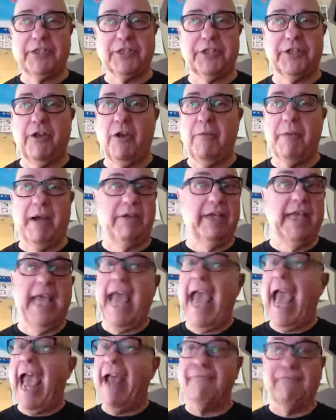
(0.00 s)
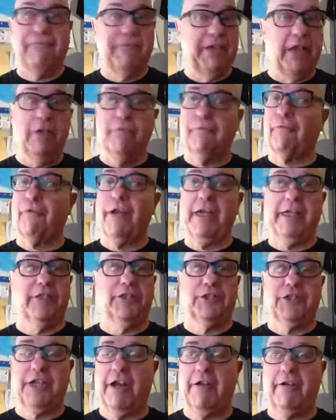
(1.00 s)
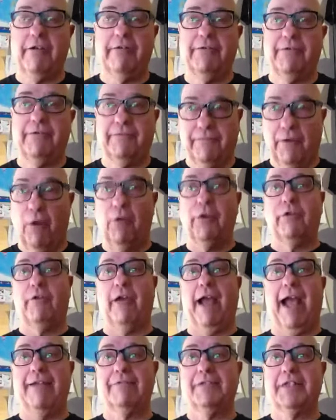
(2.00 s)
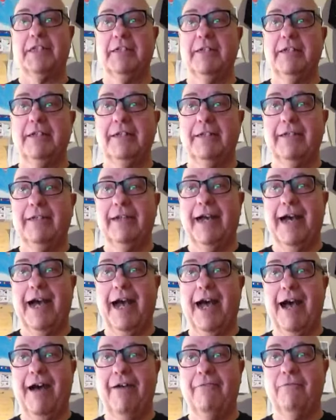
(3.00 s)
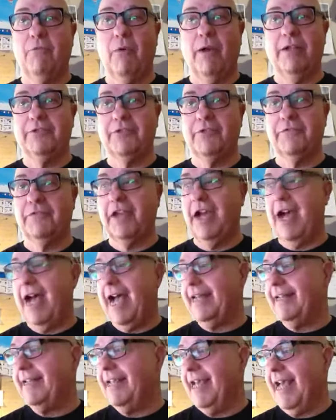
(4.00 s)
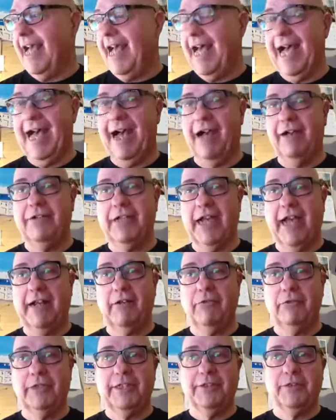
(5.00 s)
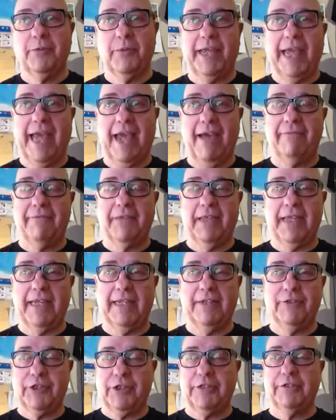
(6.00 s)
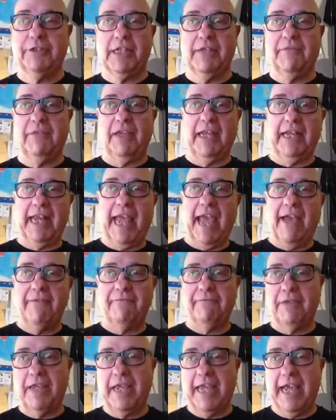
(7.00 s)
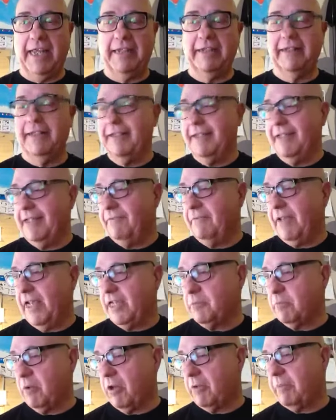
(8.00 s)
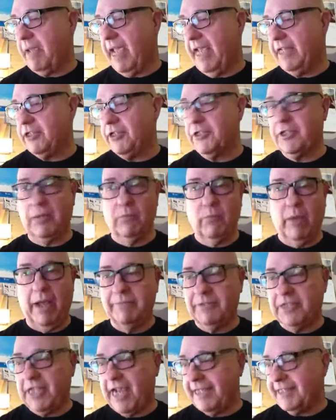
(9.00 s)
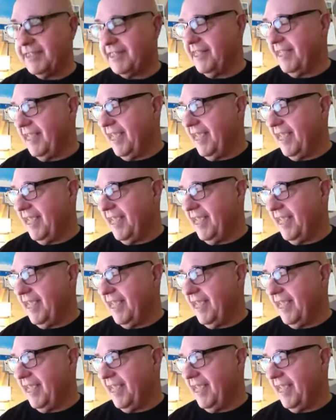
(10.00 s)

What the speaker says: should know about, and feel free to share photographs of what you've got, not only do we have the Chill TV and FVN Facebook pages and websites.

* * * *

TASK TO CARRY OUT:
Every entry above needs to be duplicated exactly, without its images.

ANSWER FOR THIS EXERCISE:
(0.00 s)
(1.00 s)
(2.00 s)
(3.00 s)
(4.00 s)
(5.00 s)
(6.00 s)
(7.00 s)
(8.00 s)
(9.00 s)
(10.00 s)

What the speaker says: should know about, and feel free to share photographs of what you've got, not only do we have the Chill TV and FVN Facebook pages and websites.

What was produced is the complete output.